_WHAT IS BEING ASKED_
Start the copy at the line containing "[00:00:06.90]" and run it through the last line of the records. Repeat each line exactly; omit pictures.

★ ★ ★ ★

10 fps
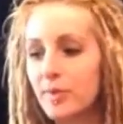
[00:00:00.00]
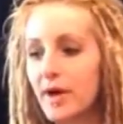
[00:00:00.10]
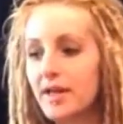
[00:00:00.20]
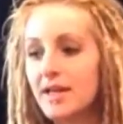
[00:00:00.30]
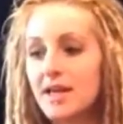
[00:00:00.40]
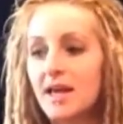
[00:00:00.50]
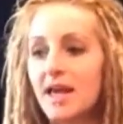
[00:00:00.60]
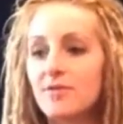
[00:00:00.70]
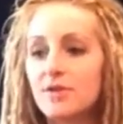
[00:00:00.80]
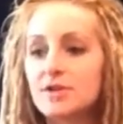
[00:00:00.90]
But
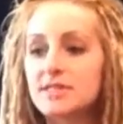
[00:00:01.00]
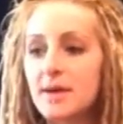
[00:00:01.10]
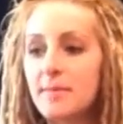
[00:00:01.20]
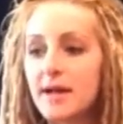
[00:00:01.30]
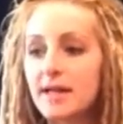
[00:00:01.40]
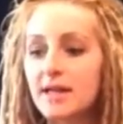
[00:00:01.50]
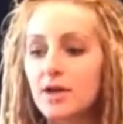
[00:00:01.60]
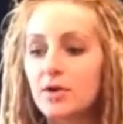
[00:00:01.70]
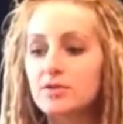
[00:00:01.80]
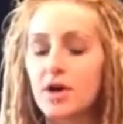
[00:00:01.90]
if you're somebody
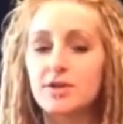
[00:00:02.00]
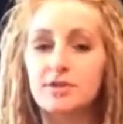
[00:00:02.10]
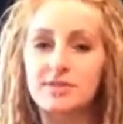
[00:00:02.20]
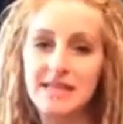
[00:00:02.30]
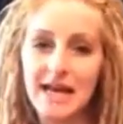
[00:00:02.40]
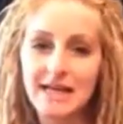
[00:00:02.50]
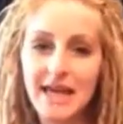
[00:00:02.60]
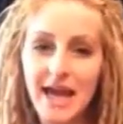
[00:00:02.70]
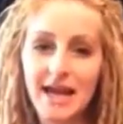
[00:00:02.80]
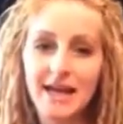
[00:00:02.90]
who's also
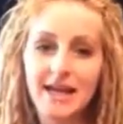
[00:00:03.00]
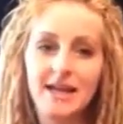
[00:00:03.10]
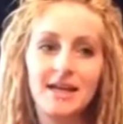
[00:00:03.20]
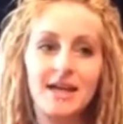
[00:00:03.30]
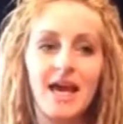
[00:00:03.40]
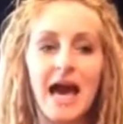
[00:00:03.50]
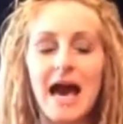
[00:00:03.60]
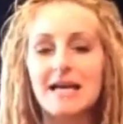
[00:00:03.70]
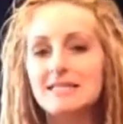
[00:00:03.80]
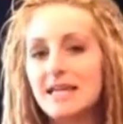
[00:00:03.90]
dedicated,
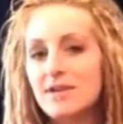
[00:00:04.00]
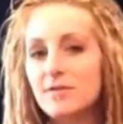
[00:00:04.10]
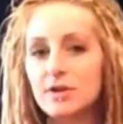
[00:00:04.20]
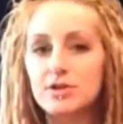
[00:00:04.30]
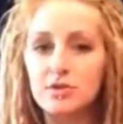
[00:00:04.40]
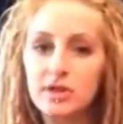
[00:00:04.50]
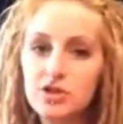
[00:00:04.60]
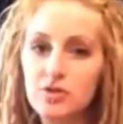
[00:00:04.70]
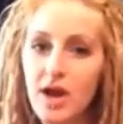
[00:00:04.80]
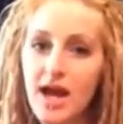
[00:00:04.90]
I say if you're doing
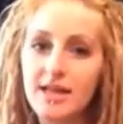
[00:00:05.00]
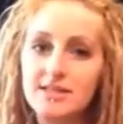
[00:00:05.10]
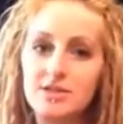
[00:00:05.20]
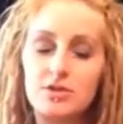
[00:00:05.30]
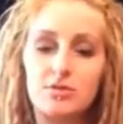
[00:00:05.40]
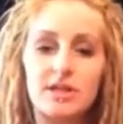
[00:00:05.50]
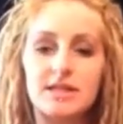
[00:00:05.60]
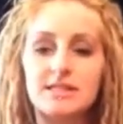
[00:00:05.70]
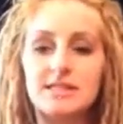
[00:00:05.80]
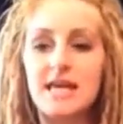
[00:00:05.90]
dreads, you
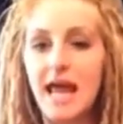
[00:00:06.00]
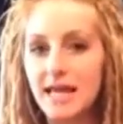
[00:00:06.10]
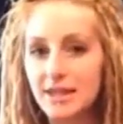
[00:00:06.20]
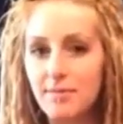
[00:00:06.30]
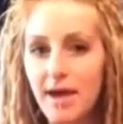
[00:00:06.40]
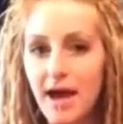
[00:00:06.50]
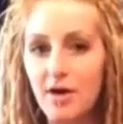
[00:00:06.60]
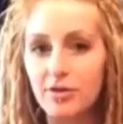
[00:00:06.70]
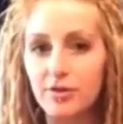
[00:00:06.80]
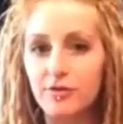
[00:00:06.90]
need to take them
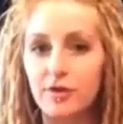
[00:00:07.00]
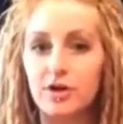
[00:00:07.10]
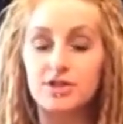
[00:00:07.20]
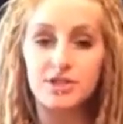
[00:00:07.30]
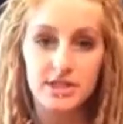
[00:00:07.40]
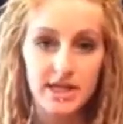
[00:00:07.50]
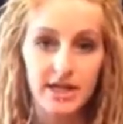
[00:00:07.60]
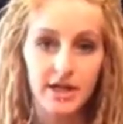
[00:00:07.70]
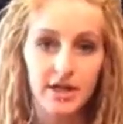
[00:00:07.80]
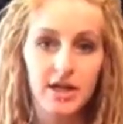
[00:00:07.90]
out the first
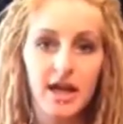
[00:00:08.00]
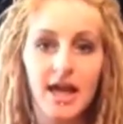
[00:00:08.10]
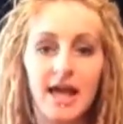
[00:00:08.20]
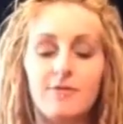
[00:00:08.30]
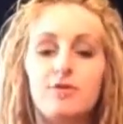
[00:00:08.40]
year if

★ ★ ★ ★

_OUTPUT_
[00:00:06.90]
need to take them
[00:00:07.00]
[00:00:07.10]
[00:00:07.20]
[00:00:07.30]
[00:00:07.40]
[00:00:07.50]
[00:00:07.60]
[00:00:07.70]
[00:00:07.80]
[00:00:07.90]
out the first
[00:00:08.00]
[00:00:08.10]
[00:00:08.20]
[00:00:08.30]
[00:00:08.40]
year if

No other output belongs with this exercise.